**ASSIGNED TASK**:
Transcribe the entire listing faithfully; every line must match the original.

*** Opening DATA SUPPLIED ***

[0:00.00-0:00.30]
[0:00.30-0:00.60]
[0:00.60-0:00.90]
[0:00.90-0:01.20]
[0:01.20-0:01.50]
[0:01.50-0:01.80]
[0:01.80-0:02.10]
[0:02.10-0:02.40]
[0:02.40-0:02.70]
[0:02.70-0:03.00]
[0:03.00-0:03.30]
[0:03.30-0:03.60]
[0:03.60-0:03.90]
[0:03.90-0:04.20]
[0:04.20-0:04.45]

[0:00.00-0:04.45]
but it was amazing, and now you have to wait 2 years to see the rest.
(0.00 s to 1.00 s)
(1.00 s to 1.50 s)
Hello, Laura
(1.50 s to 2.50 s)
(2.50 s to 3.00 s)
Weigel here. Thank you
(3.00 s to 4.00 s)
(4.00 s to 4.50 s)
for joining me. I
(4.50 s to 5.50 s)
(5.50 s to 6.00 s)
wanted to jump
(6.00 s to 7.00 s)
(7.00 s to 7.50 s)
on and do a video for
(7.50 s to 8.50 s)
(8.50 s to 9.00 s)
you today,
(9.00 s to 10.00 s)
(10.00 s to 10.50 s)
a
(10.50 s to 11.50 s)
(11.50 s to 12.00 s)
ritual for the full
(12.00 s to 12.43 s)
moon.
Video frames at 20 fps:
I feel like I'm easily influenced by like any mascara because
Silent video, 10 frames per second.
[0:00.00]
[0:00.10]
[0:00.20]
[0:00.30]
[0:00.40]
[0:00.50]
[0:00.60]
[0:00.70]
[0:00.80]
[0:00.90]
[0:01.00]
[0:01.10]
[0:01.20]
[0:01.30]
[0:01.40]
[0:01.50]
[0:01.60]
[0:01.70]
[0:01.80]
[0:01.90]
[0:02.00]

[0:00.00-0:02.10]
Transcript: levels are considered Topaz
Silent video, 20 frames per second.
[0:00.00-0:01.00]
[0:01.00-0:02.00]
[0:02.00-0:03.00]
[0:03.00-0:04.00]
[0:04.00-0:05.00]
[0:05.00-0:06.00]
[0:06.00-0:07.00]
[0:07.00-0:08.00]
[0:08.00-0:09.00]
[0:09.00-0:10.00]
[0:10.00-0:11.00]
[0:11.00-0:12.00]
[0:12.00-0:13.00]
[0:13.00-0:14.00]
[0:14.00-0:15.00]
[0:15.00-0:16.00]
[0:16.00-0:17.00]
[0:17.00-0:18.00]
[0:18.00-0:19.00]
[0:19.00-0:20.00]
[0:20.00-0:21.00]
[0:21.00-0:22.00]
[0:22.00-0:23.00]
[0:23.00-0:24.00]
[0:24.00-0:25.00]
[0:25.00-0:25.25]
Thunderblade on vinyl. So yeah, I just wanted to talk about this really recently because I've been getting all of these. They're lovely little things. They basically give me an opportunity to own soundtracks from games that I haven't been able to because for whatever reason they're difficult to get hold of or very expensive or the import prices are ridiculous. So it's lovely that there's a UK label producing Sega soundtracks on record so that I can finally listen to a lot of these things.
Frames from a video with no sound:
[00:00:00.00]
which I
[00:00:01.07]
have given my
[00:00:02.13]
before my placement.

*** Closing DATA SUPPLIED ***

**RESULT BELOW**:
[0:00.00-0:00.30]
[0:00.30-0:00.60]
[0:00.60-0:00.90]
[0:00.90-0:01.20]
[0:01.20-0:01.50]
[0:01.50-0:01.80]
[0:01.80-0:02.10]
[0:02.10-0:02.40]
[0:02.40-0:02.70]
[0:02.70-0:03.00]
[0:03.00-0:03.30]
[0:03.30-0:03.60]
[0:03.60-0:03.90]
[0:03.90-0:04.20]
[0:04.20-0:04.45]

[0:00.00-0:04.45]
but it was amazing, and now you have to wait 2 years to see the rest.
(0.00 s to 1.00 s)
(1.00 s to 1.50 s)
Hello, Laura
(1.50 s to 2.50 s)
(2.50 s to 3.00 s)
Weigel here. Thank you
(3.00 s to 4.00 s)
(4.00 s to 4.50 s)
for joining me. I
(4.50 s to 5.50 s)
(5.50 s to 6.00 s)
wanted to jump
(6.00 s to 7.00 s)
(7.00 s to 7.50 s)
on and do a video for
(7.50 s to 8.50 s)
(8.50 s to 9.00 s)
you today,
(9.00 s to 10.00 s)
(10.00 s to 10.50 s)
a
(10.50 s to 11.50 s)
(11.50 s to 12.00 s)
ritual for the full
(12.00 s to 12.43 s)
moon.
Video frames at 20 fps:
I feel like I'm easily influenced by like any mascara because
Silent video, 10 frames per second.
[0:00.00]
[0:00.10]
[0:00.20]
[0:00.30]
[0:00.40]
[0:00.50]
[0:00.60]
[0:00.70]
[0:00.80]
[0:00.90]
[0:01.00]
[0:01.10]
[0:01.20]
[0:01.30]
[0:01.40]
[0:01.50]
[0:01.60]
[0:01.70]
[0:01.80]
[0:01.90]
[0:02.00]

[0:00.00-0:02.10]
Transcript: levels are considered Topaz
Silent video, 20 frames per second.
[0:00.00-0:01.00]
[0:01.00-0:02.00]
[0:02.00-0:03.00]
[0:03.00-0:04.00]
[0:04.00-0:05.00]
[0:05.00-0:06.00]
[0:06.00-0:07.00]
[0:07.00-0:08.00]
[0:08.00-0:09.00]
[0:09.00-0:10.00]
[0:10.00-0:11.00]
[0:11.00-0:12.00]
[0:12.00-0:13.00]
[0:13.00-0:14.00]
[0:14.00-0:15.00]
[0:15.00-0:16.00]
[0:16.00-0:17.00]
[0:17.00-0:18.00]
[0:18.00-0:19.00]
[0:19.00-0:20.00]
[0:20.00-0:21.00]
[0:21.00-0:22.00]
[0:22.00-0:23.00]
[0:23.00-0:24.00]
[0:24.00-0:25.00]
[0:25.00-0:25.25]
Thunderblade on vinyl. So yeah, I just wanted to talk about this really recently because I've been getting all of these. They're lovely little things. They basically give me an opportunity to own soundtracks from games that I haven't been able to because for whatever reason they're difficult to get hold of or very expensive or the import prices are ridiculous. So it's lovely that there's a UK label producing Sega soundtracks on record so that I can finally listen to a lot of these things.
Frames from a video with no sound:
[00:00:00.00]
which I
[00:00:01.07]
have given my
[00:00:02.13]
before my placement.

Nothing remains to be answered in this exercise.